• [Record excerpts]:
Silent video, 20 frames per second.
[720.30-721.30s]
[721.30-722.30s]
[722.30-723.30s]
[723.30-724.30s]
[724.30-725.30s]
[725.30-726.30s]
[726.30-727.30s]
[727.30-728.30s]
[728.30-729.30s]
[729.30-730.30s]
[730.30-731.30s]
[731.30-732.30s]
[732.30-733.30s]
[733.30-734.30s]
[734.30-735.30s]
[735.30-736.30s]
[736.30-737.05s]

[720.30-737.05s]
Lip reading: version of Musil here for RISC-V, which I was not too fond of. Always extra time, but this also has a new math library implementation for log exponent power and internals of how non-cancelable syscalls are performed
* * *
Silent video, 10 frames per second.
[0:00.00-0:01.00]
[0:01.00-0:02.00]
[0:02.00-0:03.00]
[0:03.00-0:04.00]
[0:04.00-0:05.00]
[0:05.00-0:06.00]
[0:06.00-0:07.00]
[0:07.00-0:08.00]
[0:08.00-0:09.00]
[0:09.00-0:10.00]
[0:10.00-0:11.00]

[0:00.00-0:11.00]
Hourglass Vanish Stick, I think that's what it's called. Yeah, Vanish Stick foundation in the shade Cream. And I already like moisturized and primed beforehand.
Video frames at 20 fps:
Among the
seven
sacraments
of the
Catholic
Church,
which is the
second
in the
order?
--
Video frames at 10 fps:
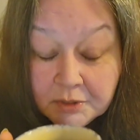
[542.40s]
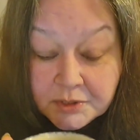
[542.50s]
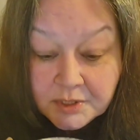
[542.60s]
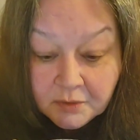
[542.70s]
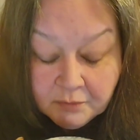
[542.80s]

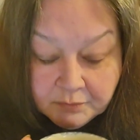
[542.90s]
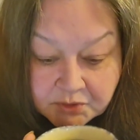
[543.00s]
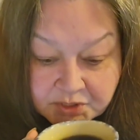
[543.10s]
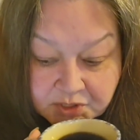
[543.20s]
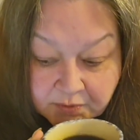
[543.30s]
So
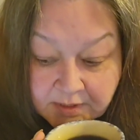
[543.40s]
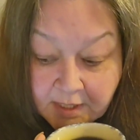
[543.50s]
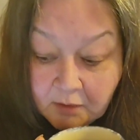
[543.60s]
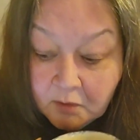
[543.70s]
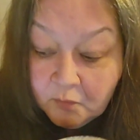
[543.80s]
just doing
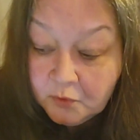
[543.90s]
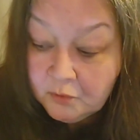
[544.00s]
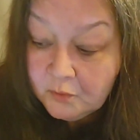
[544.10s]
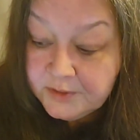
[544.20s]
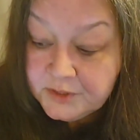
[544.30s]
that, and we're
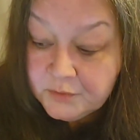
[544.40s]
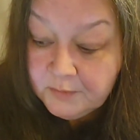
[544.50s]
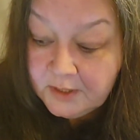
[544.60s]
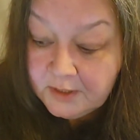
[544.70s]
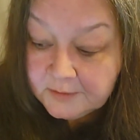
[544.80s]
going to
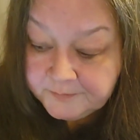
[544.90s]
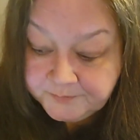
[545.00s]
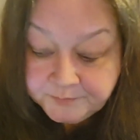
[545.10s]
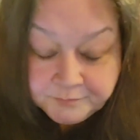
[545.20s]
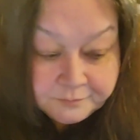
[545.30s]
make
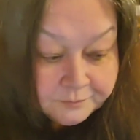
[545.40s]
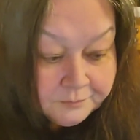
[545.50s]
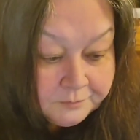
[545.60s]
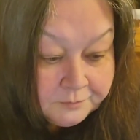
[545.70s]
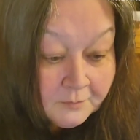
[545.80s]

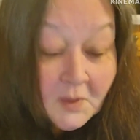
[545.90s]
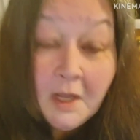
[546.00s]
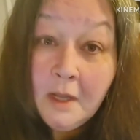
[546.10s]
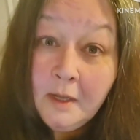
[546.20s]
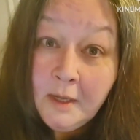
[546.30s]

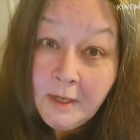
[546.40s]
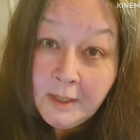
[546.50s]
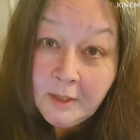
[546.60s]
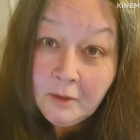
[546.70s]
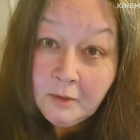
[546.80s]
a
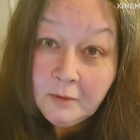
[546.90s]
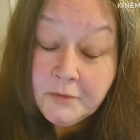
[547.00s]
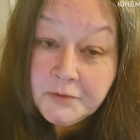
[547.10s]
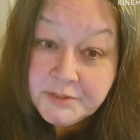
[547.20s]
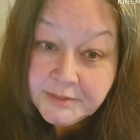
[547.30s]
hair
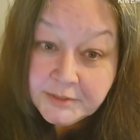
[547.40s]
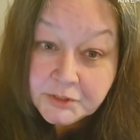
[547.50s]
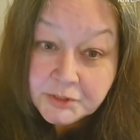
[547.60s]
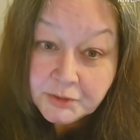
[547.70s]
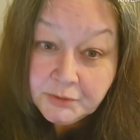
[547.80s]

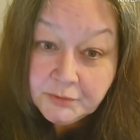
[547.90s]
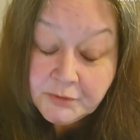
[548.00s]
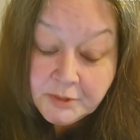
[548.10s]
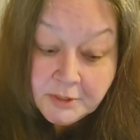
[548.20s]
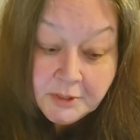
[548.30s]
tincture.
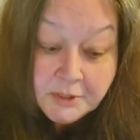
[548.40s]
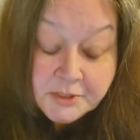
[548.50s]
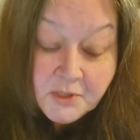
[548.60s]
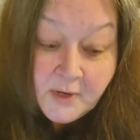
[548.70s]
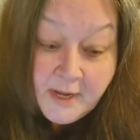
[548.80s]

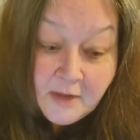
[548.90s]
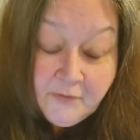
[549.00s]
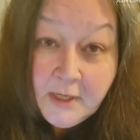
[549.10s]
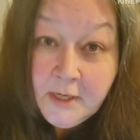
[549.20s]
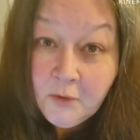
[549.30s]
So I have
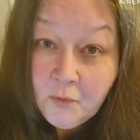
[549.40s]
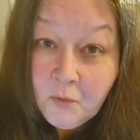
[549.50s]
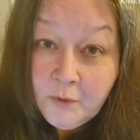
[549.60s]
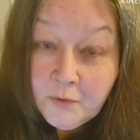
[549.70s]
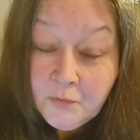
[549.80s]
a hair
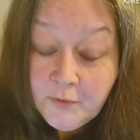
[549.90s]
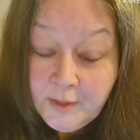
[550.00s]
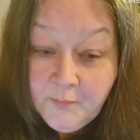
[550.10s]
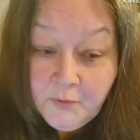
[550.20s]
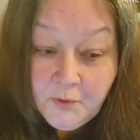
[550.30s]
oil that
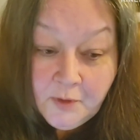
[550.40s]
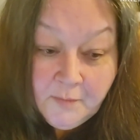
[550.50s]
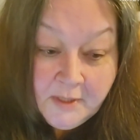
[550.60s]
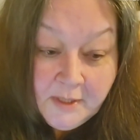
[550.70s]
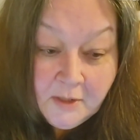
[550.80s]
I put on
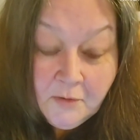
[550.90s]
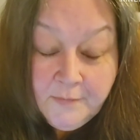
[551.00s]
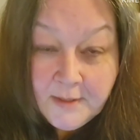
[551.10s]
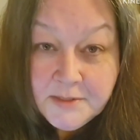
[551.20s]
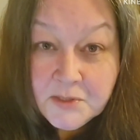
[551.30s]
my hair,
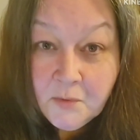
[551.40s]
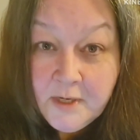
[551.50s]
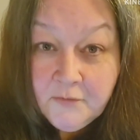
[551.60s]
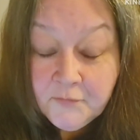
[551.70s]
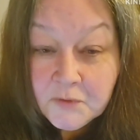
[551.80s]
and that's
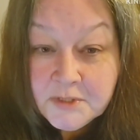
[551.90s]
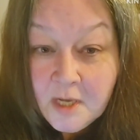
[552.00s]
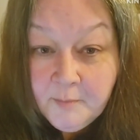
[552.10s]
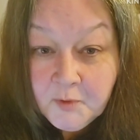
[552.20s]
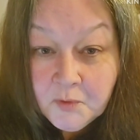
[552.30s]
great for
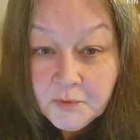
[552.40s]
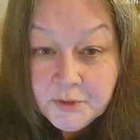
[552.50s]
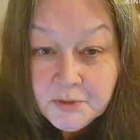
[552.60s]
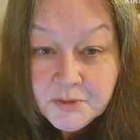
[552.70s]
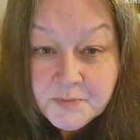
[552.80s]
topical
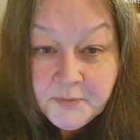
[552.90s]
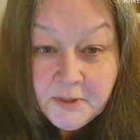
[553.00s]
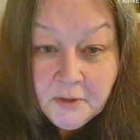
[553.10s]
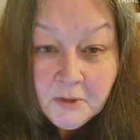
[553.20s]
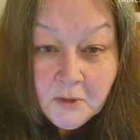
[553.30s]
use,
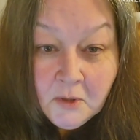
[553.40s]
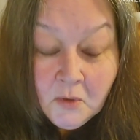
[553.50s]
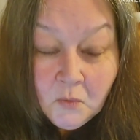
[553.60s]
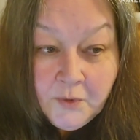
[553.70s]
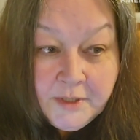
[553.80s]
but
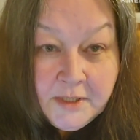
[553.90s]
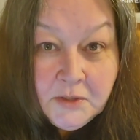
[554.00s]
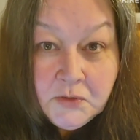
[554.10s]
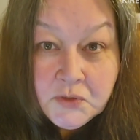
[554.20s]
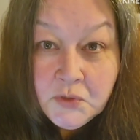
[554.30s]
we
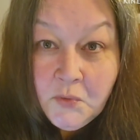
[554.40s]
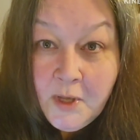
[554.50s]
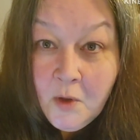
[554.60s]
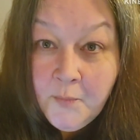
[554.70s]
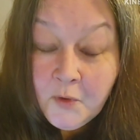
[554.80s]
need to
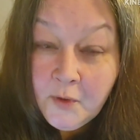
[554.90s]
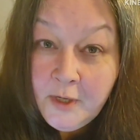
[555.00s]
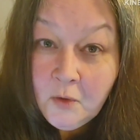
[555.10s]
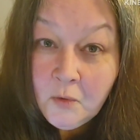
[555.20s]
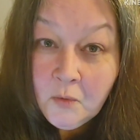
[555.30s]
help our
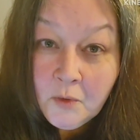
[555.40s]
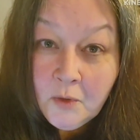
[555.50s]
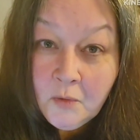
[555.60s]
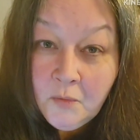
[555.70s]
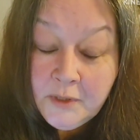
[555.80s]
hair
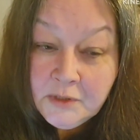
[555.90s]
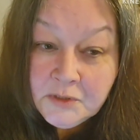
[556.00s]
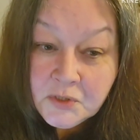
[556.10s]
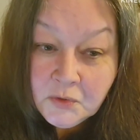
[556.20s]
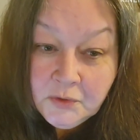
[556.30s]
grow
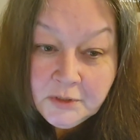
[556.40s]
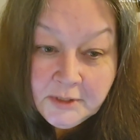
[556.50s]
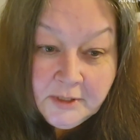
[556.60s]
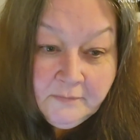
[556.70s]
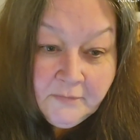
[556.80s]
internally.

• [Your goal]: All that is wanted is the stretch of lines above from the one containing "Silent video, 20 frames per second." through the one containing "Lip reading: version", duplicated exactly.

• [Response]:
Silent video, 20 frames per second.
[720.30-721.30s]
[721.30-722.30s]
[722.30-723.30s]
[723.30-724.30s]
[724.30-725.30s]
[725.30-726.30s]
[726.30-727.30s]
[727.30-728.30s]
[728.30-729.30s]
[729.30-730.30s]
[730.30-731.30s]
[731.30-732.30s]
[732.30-733.30s]
[733.30-734.30s]
[734.30-735.30s]
[735.30-736.30s]
[736.30-737.05s]

[720.30-737.05s]
Lip reading: version of Musil here for RISC-V, which I was not too fond of. Always extra time, but this also has a new math library implementation for log exponent power and internals of how non-cancelable syscalls are performed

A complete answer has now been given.